#### Work instructions:
Return each record word for word and omit the pictures.

━━ Dataset ━━

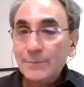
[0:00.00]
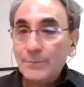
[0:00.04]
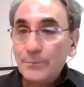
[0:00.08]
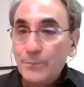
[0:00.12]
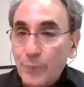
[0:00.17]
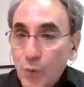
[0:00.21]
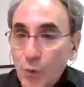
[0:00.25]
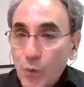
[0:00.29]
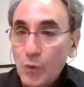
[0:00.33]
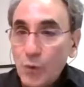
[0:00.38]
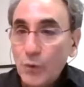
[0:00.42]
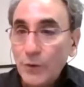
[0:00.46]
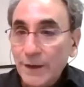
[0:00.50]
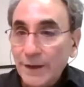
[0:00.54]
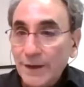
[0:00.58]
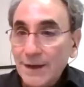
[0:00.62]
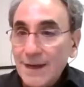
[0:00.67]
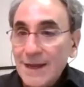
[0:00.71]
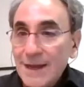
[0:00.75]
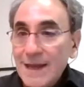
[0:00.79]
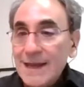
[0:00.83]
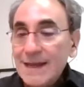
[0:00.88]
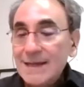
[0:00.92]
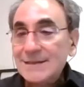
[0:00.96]
Boy,
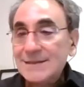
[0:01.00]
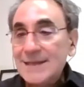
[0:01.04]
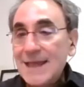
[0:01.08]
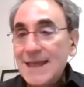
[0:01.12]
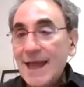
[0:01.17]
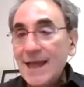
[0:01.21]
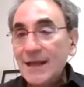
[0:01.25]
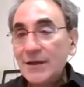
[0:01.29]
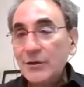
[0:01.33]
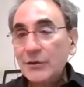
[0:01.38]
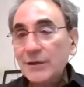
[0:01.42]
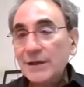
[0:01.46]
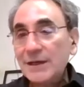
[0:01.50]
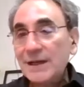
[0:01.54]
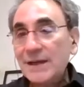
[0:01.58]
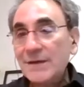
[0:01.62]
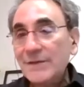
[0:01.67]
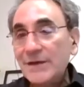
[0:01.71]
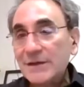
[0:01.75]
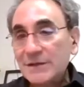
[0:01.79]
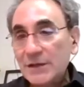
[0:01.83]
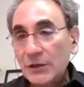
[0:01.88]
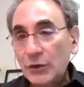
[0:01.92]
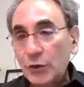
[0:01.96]
is that going to give
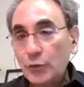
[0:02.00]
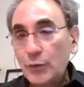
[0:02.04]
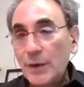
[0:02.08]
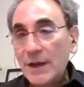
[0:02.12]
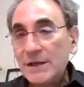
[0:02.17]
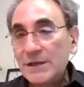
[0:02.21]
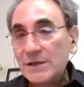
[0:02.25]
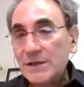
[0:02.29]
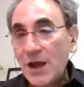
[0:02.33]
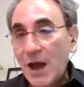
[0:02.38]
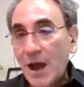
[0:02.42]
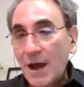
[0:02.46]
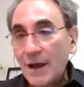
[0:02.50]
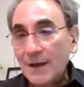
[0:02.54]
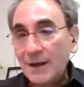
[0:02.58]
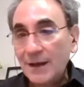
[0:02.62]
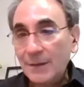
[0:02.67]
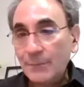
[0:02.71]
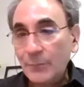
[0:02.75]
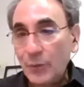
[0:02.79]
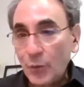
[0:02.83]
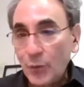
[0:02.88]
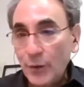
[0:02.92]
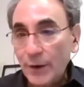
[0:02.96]
us a great talking
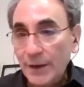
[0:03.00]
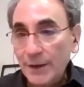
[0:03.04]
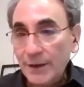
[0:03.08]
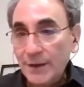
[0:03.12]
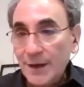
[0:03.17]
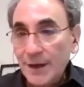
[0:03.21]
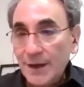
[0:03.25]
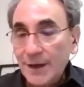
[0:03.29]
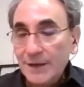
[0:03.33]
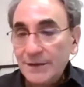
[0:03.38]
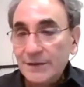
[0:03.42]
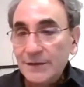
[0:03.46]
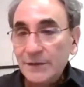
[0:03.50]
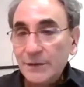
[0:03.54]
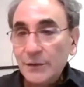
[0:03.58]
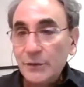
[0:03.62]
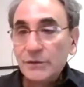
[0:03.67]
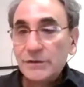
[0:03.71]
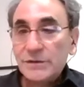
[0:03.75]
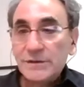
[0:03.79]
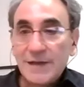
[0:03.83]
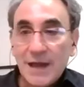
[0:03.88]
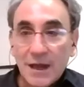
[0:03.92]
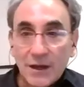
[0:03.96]
point to
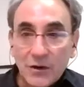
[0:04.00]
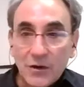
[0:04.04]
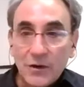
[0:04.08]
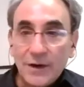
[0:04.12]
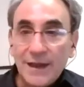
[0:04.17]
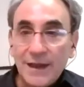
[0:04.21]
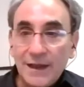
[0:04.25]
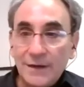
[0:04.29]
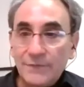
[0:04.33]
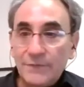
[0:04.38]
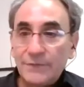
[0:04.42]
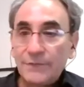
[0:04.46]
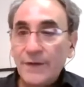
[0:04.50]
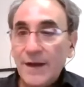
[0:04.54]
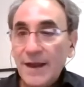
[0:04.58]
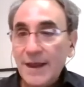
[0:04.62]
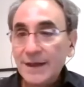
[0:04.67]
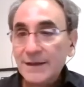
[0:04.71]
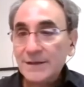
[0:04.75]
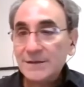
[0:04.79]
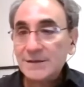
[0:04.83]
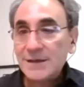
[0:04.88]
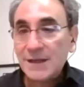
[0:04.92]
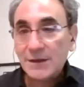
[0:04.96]
those knucklehead
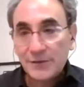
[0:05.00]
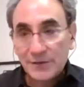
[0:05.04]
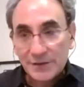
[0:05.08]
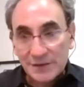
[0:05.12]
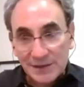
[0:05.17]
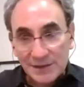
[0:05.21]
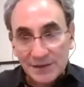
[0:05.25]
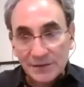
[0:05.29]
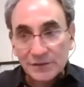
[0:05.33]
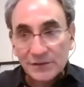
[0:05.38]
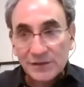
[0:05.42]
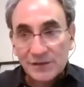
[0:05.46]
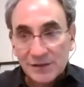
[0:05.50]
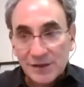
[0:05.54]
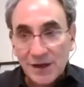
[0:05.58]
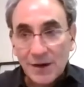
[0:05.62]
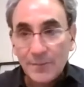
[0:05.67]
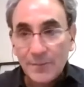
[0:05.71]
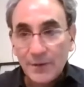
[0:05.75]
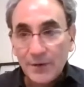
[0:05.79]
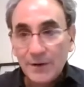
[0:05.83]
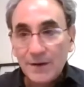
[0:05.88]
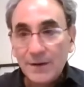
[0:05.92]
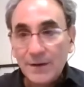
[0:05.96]
friends that are still
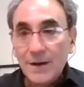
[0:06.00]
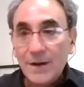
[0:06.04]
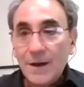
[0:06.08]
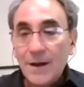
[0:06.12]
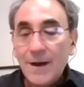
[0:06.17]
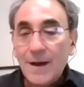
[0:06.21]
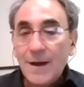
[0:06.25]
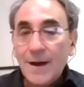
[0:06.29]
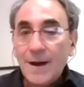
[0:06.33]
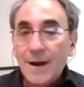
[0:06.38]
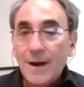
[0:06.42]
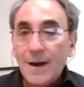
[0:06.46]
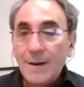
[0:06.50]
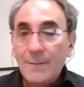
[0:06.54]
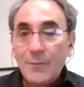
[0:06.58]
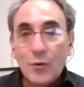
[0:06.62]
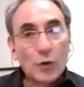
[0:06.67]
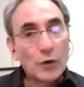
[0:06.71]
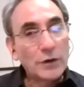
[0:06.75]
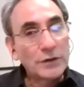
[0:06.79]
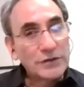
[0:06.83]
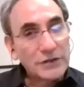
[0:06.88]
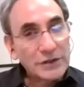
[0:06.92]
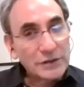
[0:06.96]
stubborn, um,
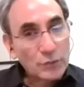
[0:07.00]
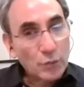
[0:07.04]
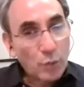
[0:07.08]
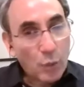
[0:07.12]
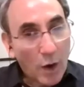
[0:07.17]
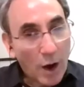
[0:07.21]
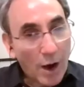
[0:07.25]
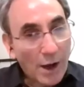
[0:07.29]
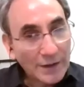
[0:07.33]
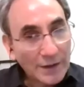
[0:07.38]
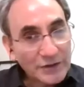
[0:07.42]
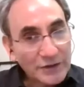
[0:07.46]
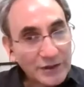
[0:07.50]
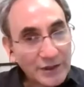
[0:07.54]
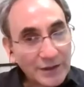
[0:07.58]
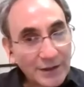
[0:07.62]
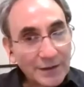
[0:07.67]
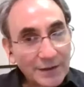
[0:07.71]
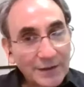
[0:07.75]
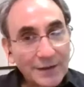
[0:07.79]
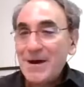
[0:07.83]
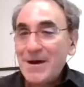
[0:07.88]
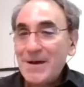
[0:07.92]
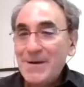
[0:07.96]
or just watching.
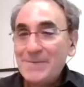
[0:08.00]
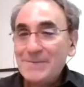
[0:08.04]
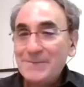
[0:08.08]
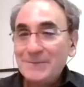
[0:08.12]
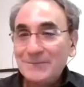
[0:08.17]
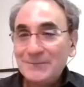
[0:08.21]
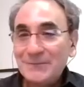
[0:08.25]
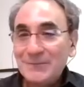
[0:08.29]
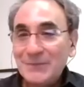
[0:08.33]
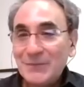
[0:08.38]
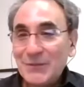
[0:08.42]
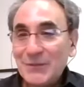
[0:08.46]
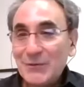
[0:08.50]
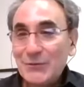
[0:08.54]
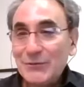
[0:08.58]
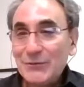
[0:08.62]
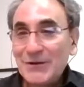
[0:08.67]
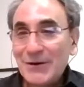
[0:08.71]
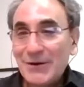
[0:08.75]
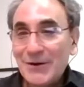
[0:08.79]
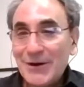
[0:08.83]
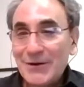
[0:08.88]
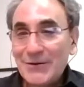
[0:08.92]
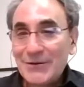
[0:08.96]
Um, who's
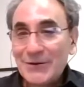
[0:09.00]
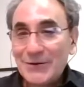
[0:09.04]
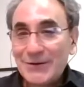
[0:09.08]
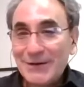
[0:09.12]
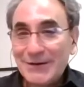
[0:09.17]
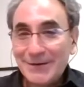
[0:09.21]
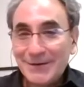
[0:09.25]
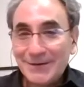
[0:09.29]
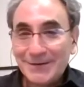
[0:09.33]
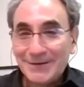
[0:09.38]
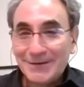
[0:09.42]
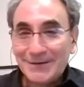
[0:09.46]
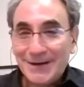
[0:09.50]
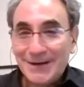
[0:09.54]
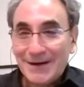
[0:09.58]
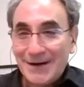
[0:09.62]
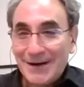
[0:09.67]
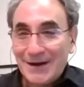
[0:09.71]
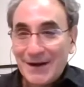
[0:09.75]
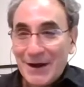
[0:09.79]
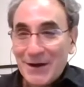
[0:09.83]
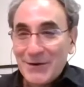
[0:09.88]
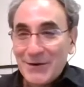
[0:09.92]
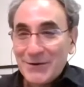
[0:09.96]
our uncle here?
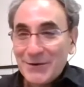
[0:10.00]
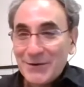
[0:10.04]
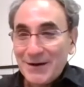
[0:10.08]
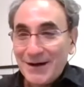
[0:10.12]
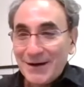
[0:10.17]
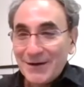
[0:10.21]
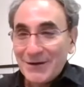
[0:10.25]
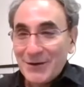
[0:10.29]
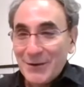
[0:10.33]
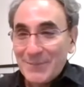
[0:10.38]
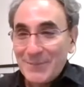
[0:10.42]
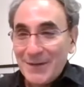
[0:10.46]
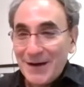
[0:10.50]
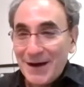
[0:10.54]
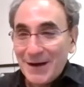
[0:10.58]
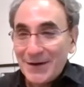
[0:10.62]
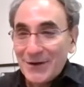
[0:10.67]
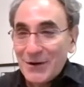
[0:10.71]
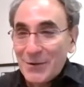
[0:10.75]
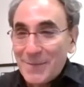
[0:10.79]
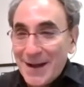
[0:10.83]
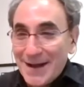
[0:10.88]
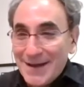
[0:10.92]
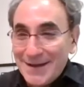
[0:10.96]
Uncle, Uncle,
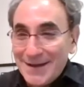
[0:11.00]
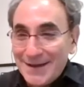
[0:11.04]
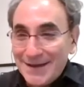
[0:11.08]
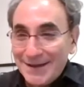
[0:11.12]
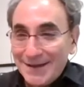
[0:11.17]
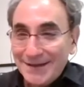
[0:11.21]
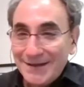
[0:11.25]
Uncle Mike?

━━━

#### Written answer:
[0:00.00]
[0:00.04]
[0:00.08]
[0:00.12]
[0:00.17]
[0:00.21]
[0:00.25]
[0:00.29]
[0:00.33]
[0:00.38]
[0:00.42]
[0:00.46]
[0:00.50]
[0:00.54]
[0:00.58]
[0:00.62]
[0:00.67]
[0:00.71]
[0:00.75]
[0:00.79]
[0:00.83]
[0:00.88]
[0:00.92]
[0:00.96]
Boy,
[0:01.00]
[0:01.04]
[0:01.08]
[0:01.12]
[0:01.17]
[0:01.21]
[0:01.25]
[0:01.29]
[0:01.33]
[0:01.38]
[0:01.42]
[0:01.46]
[0:01.50]
[0:01.54]
[0:01.58]
[0:01.62]
[0:01.67]
[0:01.71]
[0:01.75]
[0:01.79]
[0:01.83]
[0:01.88]
[0:01.92]
[0:01.96]
is that going to give
[0:02.00]
[0:02.04]
[0:02.08]
[0:02.12]
[0:02.17]
[0:02.21]
[0:02.25]
[0:02.29]
[0:02.33]
[0:02.38]
[0:02.42]
[0:02.46]
[0:02.50]
[0:02.54]
[0:02.58]
[0:02.62]
[0:02.67]
[0:02.71]
[0:02.75]
[0:02.79]
[0:02.83]
[0:02.88]
[0:02.92]
[0:02.96]
us a great talking
[0:03.00]
[0:03.04]
[0:03.08]
[0:03.12]
[0:03.17]
[0:03.21]
[0:03.25]
[0:03.29]
[0:03.33]
[0:03.38]
[0:03.42]
[0:03.46]
[0:03.50]
[0:03.54]
[0:03.58]
[0:03.62]
[0:03.67]
[0:03.71]
[0:03.75]
[0:03.79]
[0:03.83]
[0:03.88]
[0:03.92]
[0:03.96]
point to
[0:04.00]
[0:04.04]
[0:04.08]
[0:04.12]
[0:04.17]
[0:04.21]
[0:04.25]
[0:04.29]
[0:04.33]
[0:04.38]
[0:04.42]
[0:04.46]
[0:04.50]
[0:04.54]
[0:04.58]
[0:04.62]
[0:04.67]
[0:04.71]
[0:04.75]
[0:04.79]
[0:04.83]
[0:04.88]
[0:04.92]
[0:04.96]
those knucklehead
[0:05.00]
[0:05.04]
[0:05.08]
[0:05.12]
[0:05.17]
[0:05.21]
[0:05.25]
[0:05.29]
[0:05.33]
[0:05.38]
[0:05.42]
[0:05.46]
[0:05.50]
[0:05.54]
[0:05.58]
[0:05.62]
[0:05.67]
[0:05.71]
[0:05.75]
[0:05.79]
[0:05.83]
[0:05.88]
[0:05.92]
[0:05.96]
friends that are still
[0:06.00]
[0:06.04]
[0:06.08]
[0:06.12]
[0:06.17]
[0:06.21]
[0:06.25]
[0:06.29]
[0:06.33]
[0:06.38]
[0:06.42]
[0:06.46]
[0:06.50]
[0:06.54]
[0:06.58]
[0:06.62]
[0:06.67]
[0:06.71]
[0:06.75]
[0:06.79]
[0:06.83]
[0:06.88]
[0:06.92]
[0:06.96]
stubborn, um,
[0:07.00]
[0:07.04]
[0:07.08]
[0:07.12]
[0:07.17]
[0:07.21]
[0:07.25]
[0:07.29]
[0:07.33]
[0:07.38]
[0:07.42]
[0:07.46]
[0:07.50]
[0:07.54]
[0:07.58]
[0:07.62]
[0:07.67]
[0:07.71]
[0:07.75]
[0:07.79]
[0:07.83]
[0:07.88]
[0:07.92]
[0:07.96]
or just watching.
[0:08.00]
[0:08.04]
[0:08.08]
[0:08.12]
[0:08.17]
[0:08.21]
[0:08.25]
[0:08.29]
[0:08.33]
[0:08.38]
[0:08.42]
[0:08.46]
[0:08.50]
[0:08.54]
[0:08.58]
[0:08.62]
[0:08.67]
[0:08.71]
[0:08.75]
[0:08.79]
[0:08.83]
[0:08.88]
[0:08.92]
[0:08.96]
Um, who's
[0:09.00]
[0:09.04]
[0:09.08]
[0:09.12]
[0:09.17]
[0:09.21]
[0:09.25]
[0:09.29]
[0:09.33]
[0:09.38]
[0:09.42]
[0:09.46]
[0:09.50]
[0:09.54]
[0:09.58]
[0:09.62]
[0:09.67]
[0:09.71]
[0:09.75]
[0:09.79]
[0:09.83]
[0:09.88]
[0:09.92]
[0:09.96]
our uncle here?
[0:10.00]
[0:10.04]
[0:10.08]
[0:10.12]
[0:10.17]
[0:10.21]
[0:10.25]
[0:10.29]
[0:10.33]
[0:10.38]
[0:10.42]
[0:10.46]
[0:10.50]
[0:10.54]
[0:10.58]
[0:10.62]
[0:10.67]
[0:10.71]
[0:10.75]
[0:10.79]
[0:10.83]
[0:10.88]
[0:10.92]
[0:10.96]
Uncle, Uncle,
[0:11.00]
[0:11.04]
[0:11.08]
[0:11.12]
[0:11.17]
[0:11.21]
[0:11.25]
Uncle Mike?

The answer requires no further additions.